#### What is required:
Reproduce every record below exactly, with the pictures left out.

#### Supplied entries:
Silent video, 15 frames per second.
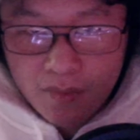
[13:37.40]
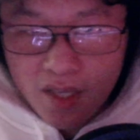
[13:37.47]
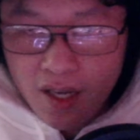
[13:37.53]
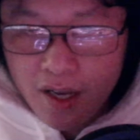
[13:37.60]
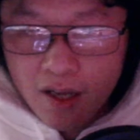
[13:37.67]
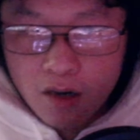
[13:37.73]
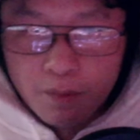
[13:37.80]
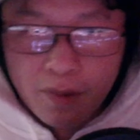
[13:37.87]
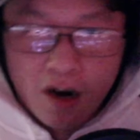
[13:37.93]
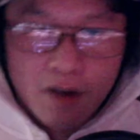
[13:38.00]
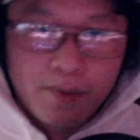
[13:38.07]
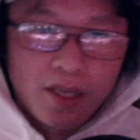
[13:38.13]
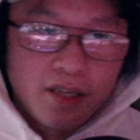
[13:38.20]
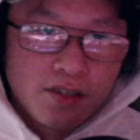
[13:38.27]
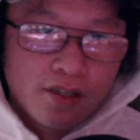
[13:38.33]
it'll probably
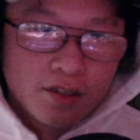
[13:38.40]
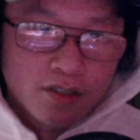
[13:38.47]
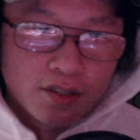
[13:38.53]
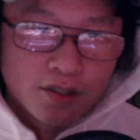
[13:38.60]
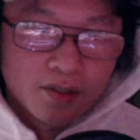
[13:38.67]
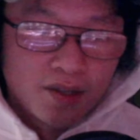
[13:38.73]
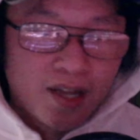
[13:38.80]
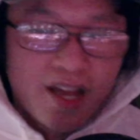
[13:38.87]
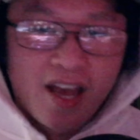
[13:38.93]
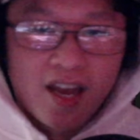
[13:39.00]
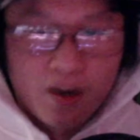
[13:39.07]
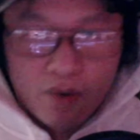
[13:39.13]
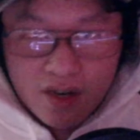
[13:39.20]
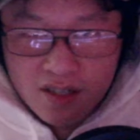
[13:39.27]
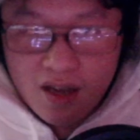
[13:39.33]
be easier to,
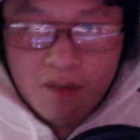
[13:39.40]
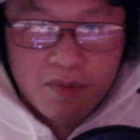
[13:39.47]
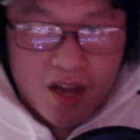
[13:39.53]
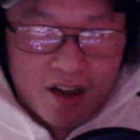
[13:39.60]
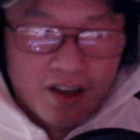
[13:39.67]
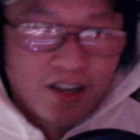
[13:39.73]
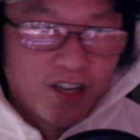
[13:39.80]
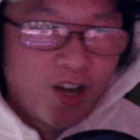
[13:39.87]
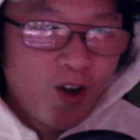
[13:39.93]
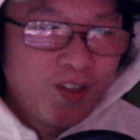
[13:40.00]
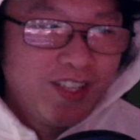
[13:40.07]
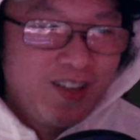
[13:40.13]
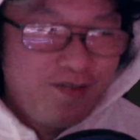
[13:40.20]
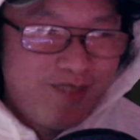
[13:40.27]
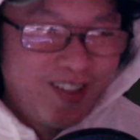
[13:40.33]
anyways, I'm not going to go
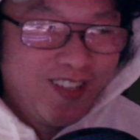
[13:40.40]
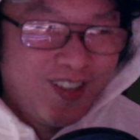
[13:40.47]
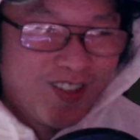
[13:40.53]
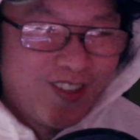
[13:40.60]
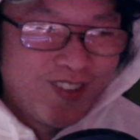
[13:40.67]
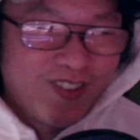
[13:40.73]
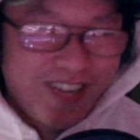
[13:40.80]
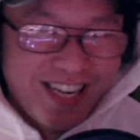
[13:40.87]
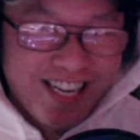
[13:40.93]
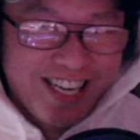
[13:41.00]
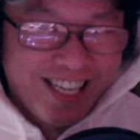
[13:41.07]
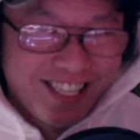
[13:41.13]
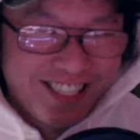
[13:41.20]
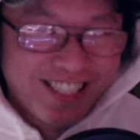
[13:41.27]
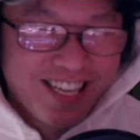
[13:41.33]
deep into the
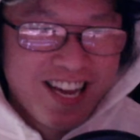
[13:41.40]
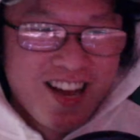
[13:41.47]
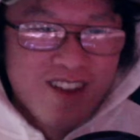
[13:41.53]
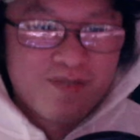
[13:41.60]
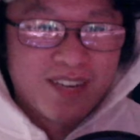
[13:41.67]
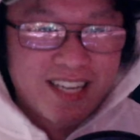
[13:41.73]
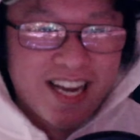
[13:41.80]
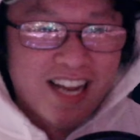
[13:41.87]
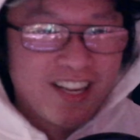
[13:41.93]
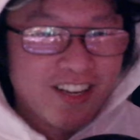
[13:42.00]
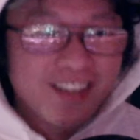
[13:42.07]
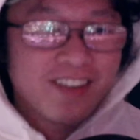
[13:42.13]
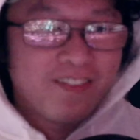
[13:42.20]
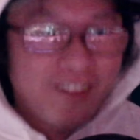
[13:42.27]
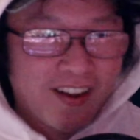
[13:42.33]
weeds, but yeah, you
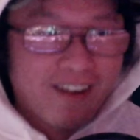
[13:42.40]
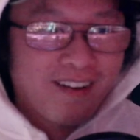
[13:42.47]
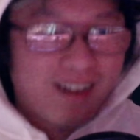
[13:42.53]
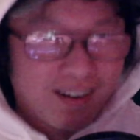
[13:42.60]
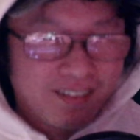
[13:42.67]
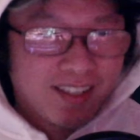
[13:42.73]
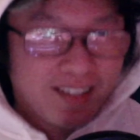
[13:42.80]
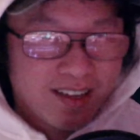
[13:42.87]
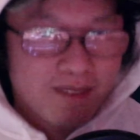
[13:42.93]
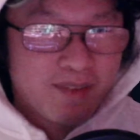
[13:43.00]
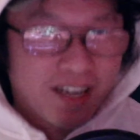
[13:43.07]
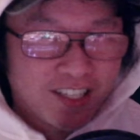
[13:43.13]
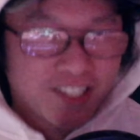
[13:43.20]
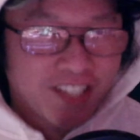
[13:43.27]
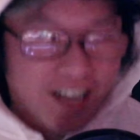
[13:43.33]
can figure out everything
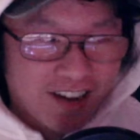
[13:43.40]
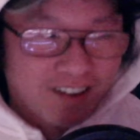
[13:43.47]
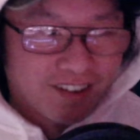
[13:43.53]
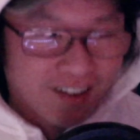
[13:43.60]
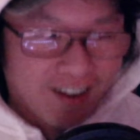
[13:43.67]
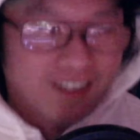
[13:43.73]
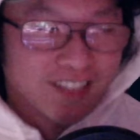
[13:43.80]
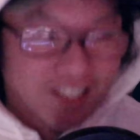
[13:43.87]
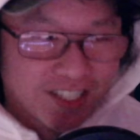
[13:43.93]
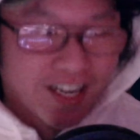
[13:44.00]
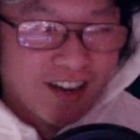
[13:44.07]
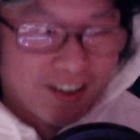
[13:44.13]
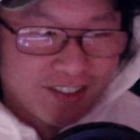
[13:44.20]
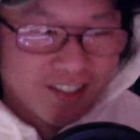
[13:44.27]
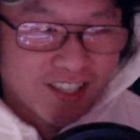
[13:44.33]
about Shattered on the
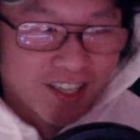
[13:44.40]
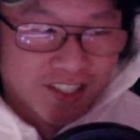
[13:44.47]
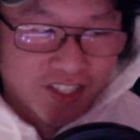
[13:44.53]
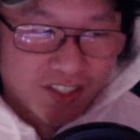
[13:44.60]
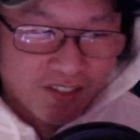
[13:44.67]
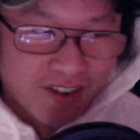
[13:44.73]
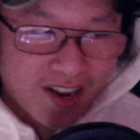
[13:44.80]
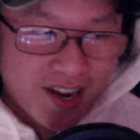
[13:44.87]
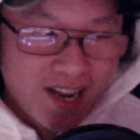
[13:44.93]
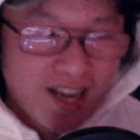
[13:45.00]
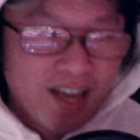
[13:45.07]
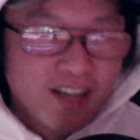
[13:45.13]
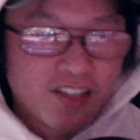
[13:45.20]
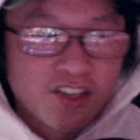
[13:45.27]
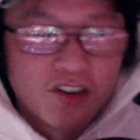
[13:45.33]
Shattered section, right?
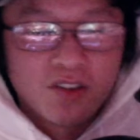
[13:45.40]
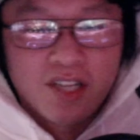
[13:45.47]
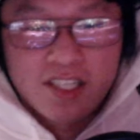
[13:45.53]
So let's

#### Answer:
Silent video, 15 frames per second.
[13:37.40]
[13:37.47]
[13:37.53]
[13:37.60]
[13:37.67]
[13:37.73]
[13:37.80]
[13:37.87]
[13:37.93]
[13:38.00]
[13:38.07]
[13:38.13]
[13:38.20]
[13:38.27]
[13:38.33]
it'll probably
[13:38.40]
[13:38.47]
[13:38.53]
[13:38.60]
[13:38.67]
[13:38.73]
[13:38.80]
[13:38.87]
[13:38.93]
[13:39.00]
[13:39.07]
[13:39.13]
[13:39.20]
[13:39.27]
[13:39.33]
be easier to,
[13:39.40]
[13:39.47]
[13:39.53]
[13:39.60]
[13:39.67]
[13:39.73]
[13:39.80]
[13:39.87]
[13:39.93]
[13:40.00]
[13:40.07]
[13:40.13]
[13:40.20]
[13:40.27]
[13:40.33]
anyways, I'm not going to go
[13:40.40]
[13:40.47]
[13:40.53]
[13:40.60]
[13:40.67]
[13:40.73]
[13:40.80]
[13:40.87]
[13:40.93]
[13:41.00]
[13:41.07]
[13:41.13]
[13:41.20]
[13:41.27]
[13:41.33]
deep into the
[13:41.40]
[13:41.47]
[13:41.53]
[13:41.60]
[13:41.67]
[13:41.73]
[13:41.80]
[13:41.87]
[13:41.93]
[13:42.00]
[13:42.07]
[13:42.13]
[13:42.20]
[13:42.27]
[13:42.33]
weeds, but yeah, you
[13:42.40]
[13:42.47]
[13:42.53]
[13:42.60]
[13:42.67]
[13:42.73]
[13:42.80]
[13:42.87]
[13:42.93]
[13:43.00]
[13:43.07]
[13:43.13]
[13:43.20]
[13:43.27]
[13:43.33]
can figure out everything
[13:43.40]
[13:43.47]
[13:43.53]
[13:43.60]
[13:43.67]
[13:43.73]
[13:43.80]
[13:43.87]
[13:43.93]
[13:44.00]
[13:44.07]
[13:44.13]
[13:44.20]
[13:44.27]
[13:44.33]
about Shattered on the
[13:44.40]
[13:44.47]
[13:44.53]
[13:44.60]
[13:44.67]
[13:44.73]
[13:44.80]
[13:44.87]
[13:44.93]
[13:45.00]
[13:45.07]
[13:45.13]
[13:45.20]
[13:45.27]
[13:45.33]
Shattered section, right?
[13:45.40]
[13:45.47]
[13:45.53]
So let's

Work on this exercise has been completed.